Seriously been thinking about doing a thru hike of the PCT.

Wondering if anyone had any thoughts, suggestions, or knew anyone that went on it that you heard stories from? 

I've been reading some trail journals and lots of online information!

Been something I've wanted to do since I first read about it when I was younger.


----------



## twinkielk15 (Jan 17, 2011)

I have hiked the John Muir Trail, which follows the Pacific Crest Trail for the vast majority of its length. Fantastic hike. To be honest, I was only 14 at the time and my dad did all the planning so I'm not much help as far as hints and tips. If you can make the hike happen, do it. You will never regret it for a second.


----------



## scott_rn (Sep 11, 2007)

My wife went to high school with a dude that did it, apparently he underprepared and lost 45 pounds.

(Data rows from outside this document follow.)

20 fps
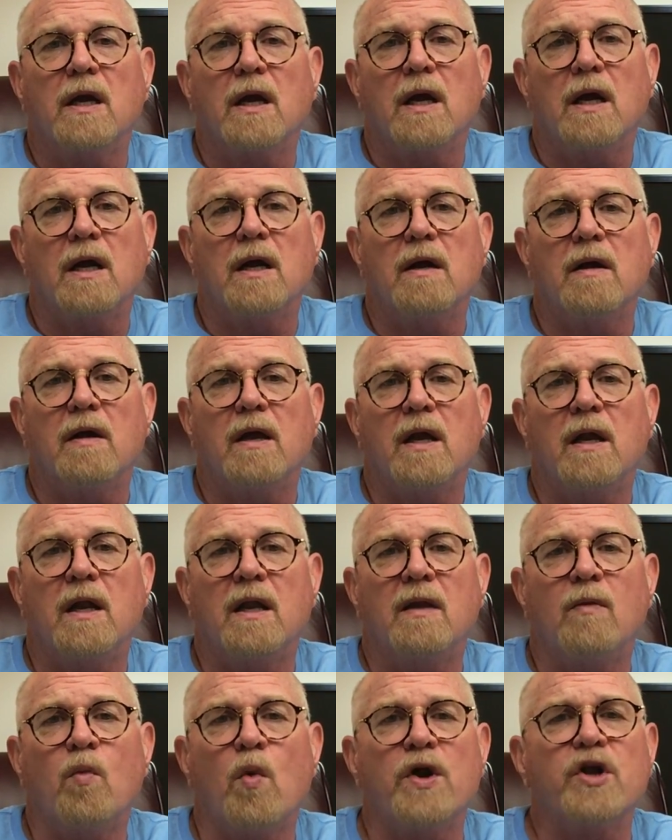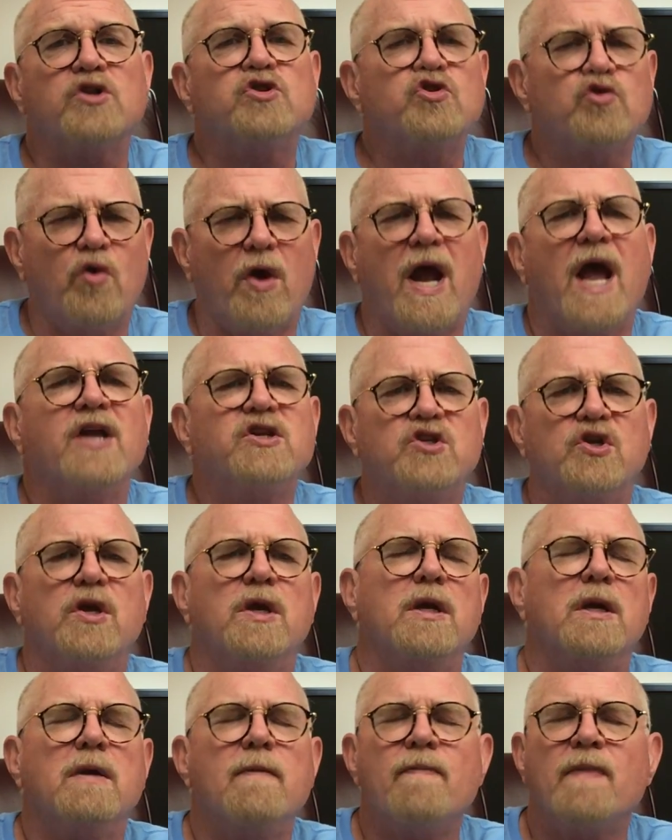And what a
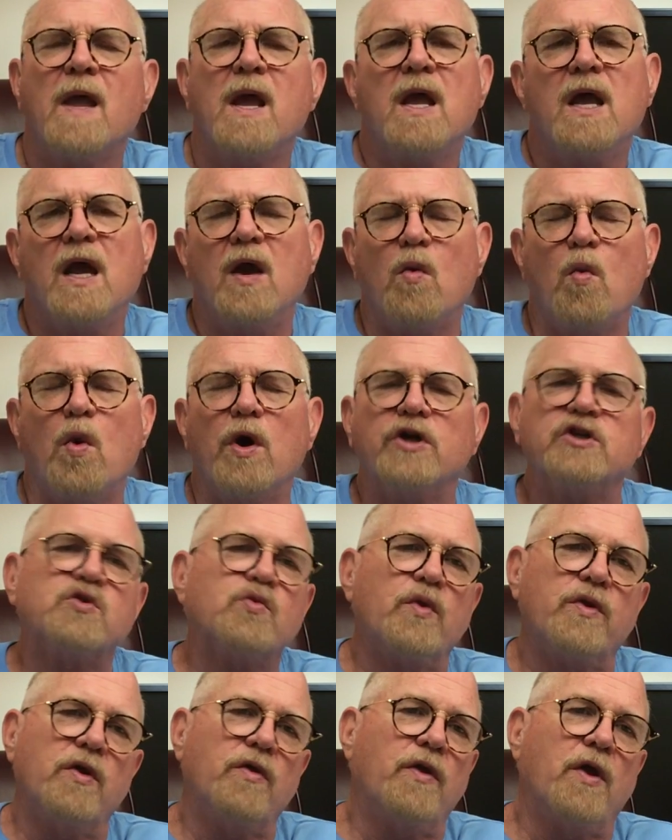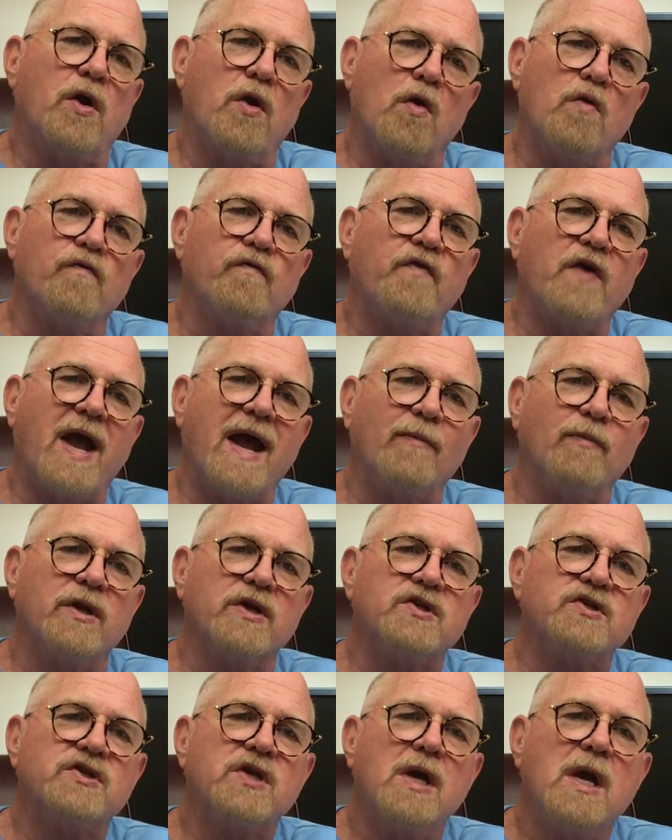tragedy it was within their own
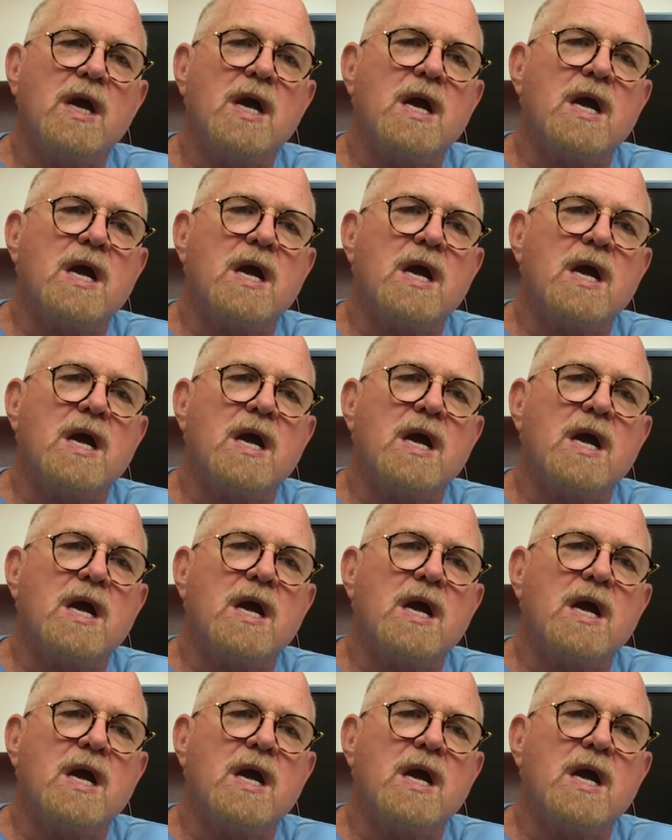families.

I read a book about the AT called a walk in the woods. It's a great read and will cure you of wanting to do things like that.


----------



## mmunson (Oct 1, 2012)

Im actually starting the PCT this May. You have to do a ton of planning. I left my job last week just so I can start training a lot more and get everything done (food, resupply packages, permits, etc.)


----------



## Packfish (Oct 30, 2007)

I have a friend who did ( old college roomate) made it- messed his ankles up something fierce that pays for now. Watched some shows on it- looks like those people were prepared to the T.


----------



## morvlorv (Mar 30, 2012)

I did it back in 2007
harder than any full time job I have ever had
PM me if you have any questions


----------